When I met with the Veterans Affairs officer I was also met with remarks that were bigoted and racial. The ignorence of the man was too deep to fully reach. He was perplexed that “homosexuals had a need to rape each other” and was seemingly disappointed that my attackers were not blacks. A few weeks later more remarks came almost as if they were teasing me and I was going to get the joke-this time the room was full with others laughing along.
As you can guess this horrified me-and then angered me.

I want to impress upon the Congresswoman the need for a change in how the ‘silent wounded’ are met when they return to civilian life. We already know the numbers are high-but what has happened is too many remain silent out of fear of the same things I just described.
To be harrassed with the insensitive manners of an uneducated individual who’s job it it to hear the details of how a soldier was wounded is wrong. Perhaps it is so they possess the qualifications to take the reports of legitimate injury. By legitimate injury I mean those sustained while doing your duty-not those sustained while being forced sexually by a fellow service man…or woman.

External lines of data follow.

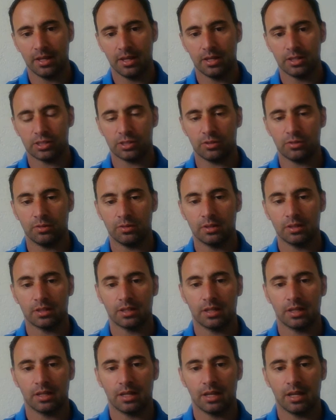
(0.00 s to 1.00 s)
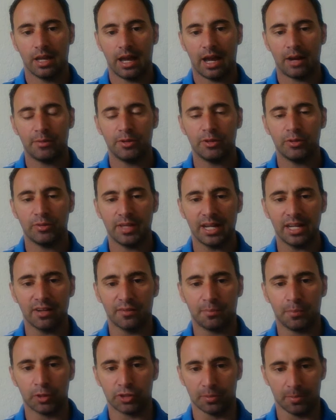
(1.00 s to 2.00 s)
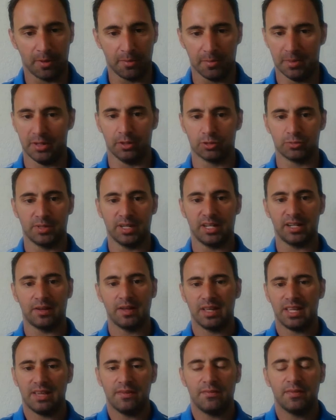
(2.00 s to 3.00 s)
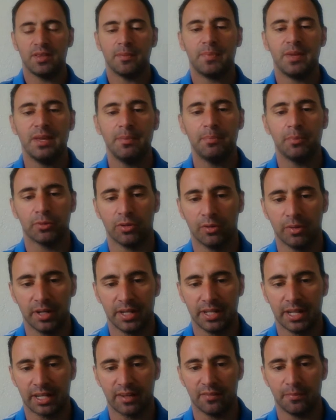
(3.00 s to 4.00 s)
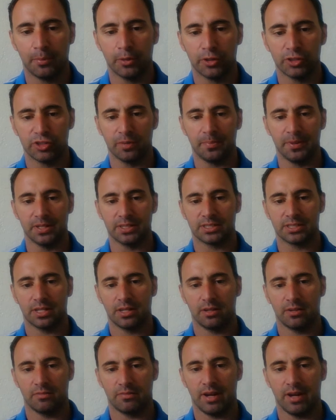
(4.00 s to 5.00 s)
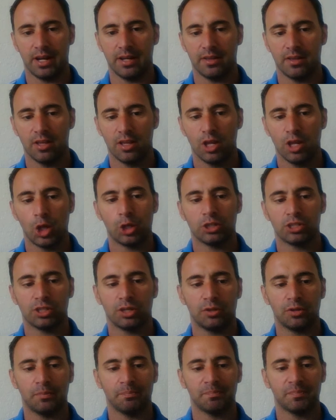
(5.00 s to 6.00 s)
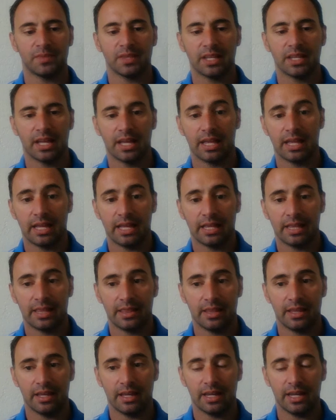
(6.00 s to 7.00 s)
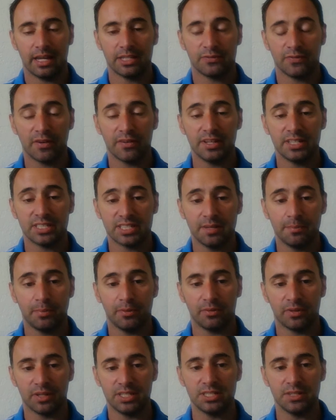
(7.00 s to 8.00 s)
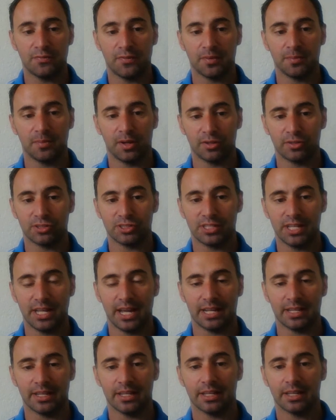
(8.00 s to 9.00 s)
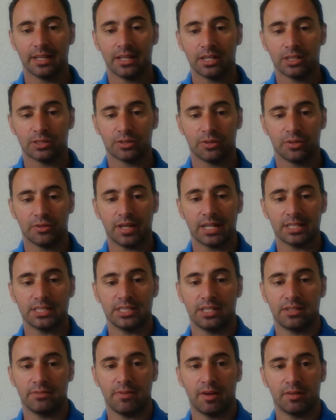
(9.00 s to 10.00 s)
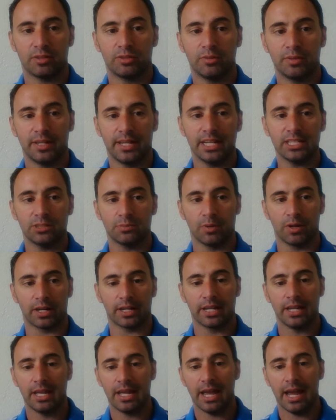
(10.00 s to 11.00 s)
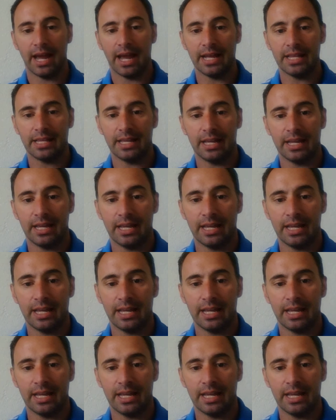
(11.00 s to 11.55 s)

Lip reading: So how do we do a negative push-up? Everybody knows what even the people know what a negative push-up is, right? So it's very simple, easy for them to understand. So they're not sitting around doing guesswork. And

I want to express to the Congresswoman that when such veterans do come forward and reach the proper health care area of VA Hospital that thier case should and must take a more sensitive route to be resolved.
To willingly enlist n the United States Military-to volunteer to do your duty to the country you love and live in…to do somethng honorable and yet to find yourself treated in the worse way imaginable,and then to be blamed for it-forever! It is wrong. And then to be unable to come forward out of fear-and unable to say that we are disabled too is a part of our civil rights being restricted.
It is those civil rights I am going to talk to the Congresswoman about.

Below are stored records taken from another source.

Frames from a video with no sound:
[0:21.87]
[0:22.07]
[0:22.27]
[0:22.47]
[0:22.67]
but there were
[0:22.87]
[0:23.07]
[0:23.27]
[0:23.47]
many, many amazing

This is for all of us. Let us hope God loosens my lips so I can say everything and say it properly.

…heading for Washington DC

September 9, 2008

self portrait

Originally uploaded by jayfherron

Yesterday I wrote about anxiety…I had no idea what the day was going to bring. The messenger was the US Postal mail carrier-the message was from the Congress of the United States,the Honorable Ginny Brown-Waite has written inviting me to meet with her and her Chief of Staff in Washington DC. I am going to make the telephone call this morning to arrange an appointment.
Talk about anxiety?
I am a wreck!!

After the initial shock of the reality-I am now needed to buckle to the responsibility of what has finally happened.
I have spent the past three years writing in anger-writing about my life as a male rape survivor,but also about other aspects to rape…it is not a crime limited to gender. I have also been trying to relate how this crime is one which commits continual damage to the victim…even years from it’s first incident. I have also been trying to bring to light that this occurs in the military-and my primary stand has been for our veterans who have been victimized while in military service…have no where to report with confidence to seek their need for medical or financial compensation.

I became angry three years ago when I sat down with a ‘veterans advocate’ in my home county…and telling this ‘advocate’ the details of my story-my personal history I realised I was in the presence of a bigot and a man ignorant of human nature.
Understanding-finally understanding there were many survivors…thousands of survivors of ‘military sexual trauma’ who potentially would have to meet an individual alike my ‘veterans advocate’ and the fact that his choice of words and ignorance was so harmful,I became angry enough to write about it.

It wasn’t at first that I started this ‘blog’…that actually came as an idea a short while after buying this computer.
I had initially bought the machine to write to Congress and it’s members…and to newspapers,and other publications-to 60 Minutes…and other television news programs…to writers,and back to Congress.
The days that I am not writing this blog-or journal…or whatever it has become,I am writing our government,and writing to any who will hear.
And it has come back to me…and responded!

We are going to have a voice,survivors…I am going to relate our story to someone who has interest. Ginny Brown-Waite is on the Committee on Veterans Affairs,and she has invited me to come and share our issues with her…and I am going to go!